29.6.14

Line item vetoes show continued Jindal policy relevance



Even as the need for casting line item vetoes in the mind of Gov. Bobby Jindal seems to have greatly diminished, his treatment of Louisiana’s fiscal year 2015 budget shows he continues with no less enthusiasm to use them when needed that hints maybe a hypothesized inability to influence policy concerning the Legislature seems exaggerated.



The edition of the state’s spending plan drew only eight line item vetoes from Jindal. This contrasts with the 258 from the first one that came his way in 2008, when he had laid out guidelines to govern the funding of nongovernment organizations which many line items didn’t follow. Very quickly legislators got with the program and in recent years most of his vetoes of this kind have come over policy disagreements about what government should fund and where.



One was to close off an attempted carving out of funds for a University of Louisiana at Lafayette organization that didn’t make the final cut, another to axe a favoring of one area New Orleans NGO at the expense of others, and still another was to prevent an apparent sweetheart deal concerning a nursing home that could keep its reimbursement rates higher than otherwise that had germinated in the House Appropriations Committee. But the two most consequential dealt with emergency room reimbursement rates and a continuing feud propagated by a legislator.

Earlier this year, the Department of Health and Hospitals put out a notice of intent for a rule about Medicaid reimbursements for non-emergency services performed by hospital emergency services. In essence, the idea was to reimburse at a much lower rate for a triage procedure, many of which would not be expected to require further emergency services, whereas currently these would be conducted by emergency personnel and billed at a much higher figure. The idea was to have hospitals perform this where for genuine emergency cases reimbursement now would be $50 more, but with many fewer payments going for emergency services overall not having to be performed the state hoped to save $4.5 million.



Naturally, hospitals objected to the point that the original rule was withdrawn, saying this was really a rate cut by other means and it would be problematic, citing one example that even symptoms that appeared minor could lead to major difficulties where full testing needed to be done. DHH has continued to work on this while in the interim the budget was adjusted up by the amount that would have been cut had the rule been promulgated.



Interests representing hospitals and emergency medicine did have a point of the necessity of a broader perspective on the issue, which DHH has now adopted by bringing in the state’s contracted Medicaid insurance administrators in sorting out a rule. One that would provide incentives for them to engage in triage prior to and/or additionally with the providers could create greater efficiency and savings.



But the larger populist political culture of Louisiana also is to blame and will require different means to reeducate the indigent public that use Medicaid and providers. Through decades of having state-owned, state-run charity hospitals, having been trained in the legitimacy of anybody walking up at any time to get treated for anything through emergency medicine will take time and behavioral incentives to wean patients and providers out of this mentality.

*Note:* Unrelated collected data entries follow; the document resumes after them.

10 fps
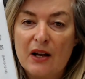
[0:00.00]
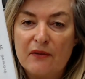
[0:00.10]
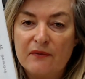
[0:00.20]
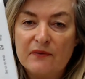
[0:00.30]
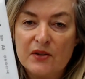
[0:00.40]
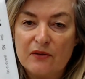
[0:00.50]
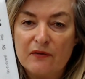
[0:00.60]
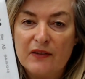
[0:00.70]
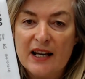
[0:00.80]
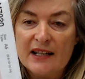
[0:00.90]
sort of
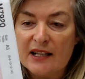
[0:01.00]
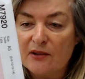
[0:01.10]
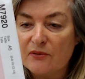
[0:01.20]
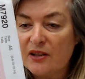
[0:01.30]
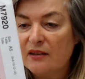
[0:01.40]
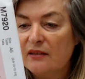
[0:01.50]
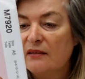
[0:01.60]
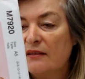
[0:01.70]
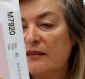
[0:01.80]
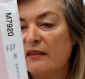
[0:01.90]
flared out
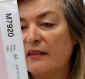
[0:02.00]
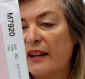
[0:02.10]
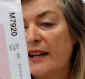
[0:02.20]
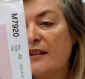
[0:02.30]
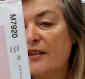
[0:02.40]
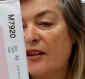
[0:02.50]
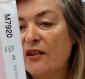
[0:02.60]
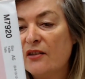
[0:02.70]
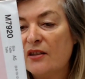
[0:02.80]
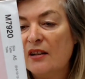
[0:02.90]
A
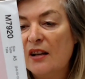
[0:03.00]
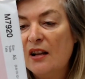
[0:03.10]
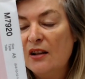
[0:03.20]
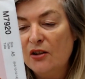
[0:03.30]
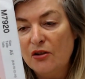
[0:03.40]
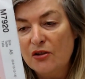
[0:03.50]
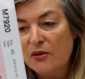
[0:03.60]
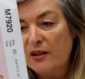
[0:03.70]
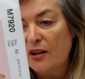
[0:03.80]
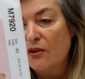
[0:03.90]
skirt. You can do it
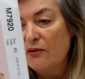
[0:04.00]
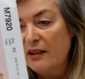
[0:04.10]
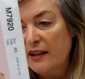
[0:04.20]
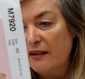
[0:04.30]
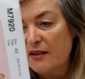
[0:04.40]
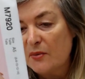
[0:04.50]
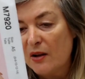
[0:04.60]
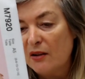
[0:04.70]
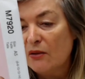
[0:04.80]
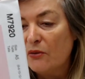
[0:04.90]
in a longer length as
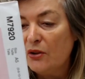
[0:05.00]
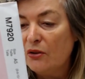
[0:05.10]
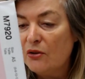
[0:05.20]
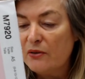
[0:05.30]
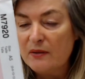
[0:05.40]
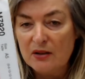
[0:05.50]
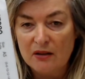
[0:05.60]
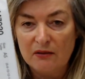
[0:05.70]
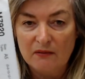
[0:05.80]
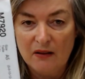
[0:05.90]
well, or you can do it
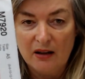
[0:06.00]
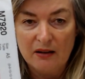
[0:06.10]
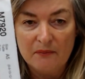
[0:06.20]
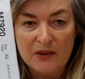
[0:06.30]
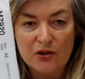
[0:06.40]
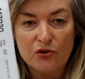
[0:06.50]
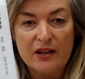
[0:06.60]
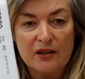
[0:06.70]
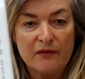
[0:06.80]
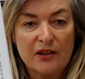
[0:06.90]
a
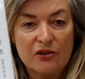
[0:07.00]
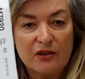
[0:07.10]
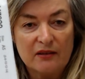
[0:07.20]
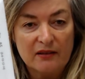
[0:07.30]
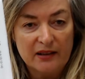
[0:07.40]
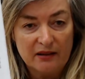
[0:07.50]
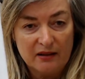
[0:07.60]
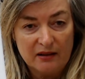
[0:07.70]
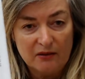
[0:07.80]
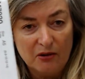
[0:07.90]
straighter version like
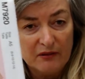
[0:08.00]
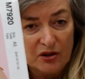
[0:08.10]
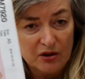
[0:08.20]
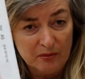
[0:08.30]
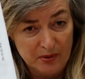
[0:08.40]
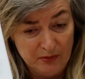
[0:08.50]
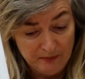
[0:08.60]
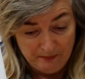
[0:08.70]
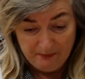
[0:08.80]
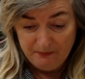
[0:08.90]
the orange and the blue
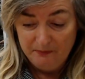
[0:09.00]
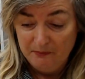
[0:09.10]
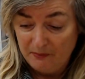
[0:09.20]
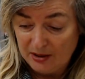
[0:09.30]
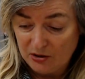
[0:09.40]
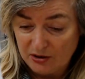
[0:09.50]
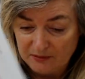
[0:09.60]
pictured.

Concerns about liability that encourage defensive medicine practicing in these cases can be reduced by the one major reform left undone regarding malpractice claims in the state, that of capping legal fees, to ease transition into new rules.



While Jindal left the restoration money in, he did excise a paragraph that would have disallowed any changes in reimbursements for the coming year for emergency services. This properly arms DHH with tools to provide these behavioral incentives.



However, no amount of prodding seems to work in the case of state Rep. Joe Harrison, who once again tried to undo a Jindal policy decision that seems to be saving money with no reduction in service quality. To make a long story short, Jindal had wanted to have the same unit administer both Adult Protection Services, in DHH, and Elderly Protection Services, in his office, the tasks performed by which are largely the same requiring largely the same skill set, with only the populations served differing, to save through reduction of duplicated effort.



In 2012, legislation to do so narrowly failed, so Jindal allies basically stuffed the change into the budget by funding DHH to perform EPS functions, which would contract with his office to do so. That has to happen every year without a law like that, so every year Harrison tries to undo it. His amendment to keep out the money and employees got in again, so Jindal crossed it out like brushing away a pesky gnat.



Interestingly, whereas in 2008 Jindal’s actions saved the state tens of millions of dollars not being spent, none of these save anything in terms of outgoing money. Rather, they concentrate on putting dollars in the right places and maximizing the state’s discretion in their uses. That and that so few got cast (fitting the trend of declination over his terms) would indicate that he and the Legislature seem pretty much on the same page in budgeting at least. This runs counter to the impression a number of observers have articulated that a waning interest in state governance on his part as his time in office wound down due to interest in other matters would impair his ability to provide policy leadership.



It might be more accurate to characterize his place in state government presently as his ardor has cooled for major policy initiatives or changes (with one notable exception), but within the policy landscape as is he has the Legislature pretty well trained to budget as he prefers. That reminds, 18 months from his planned departure, not to write off his impact on state politics prematurely.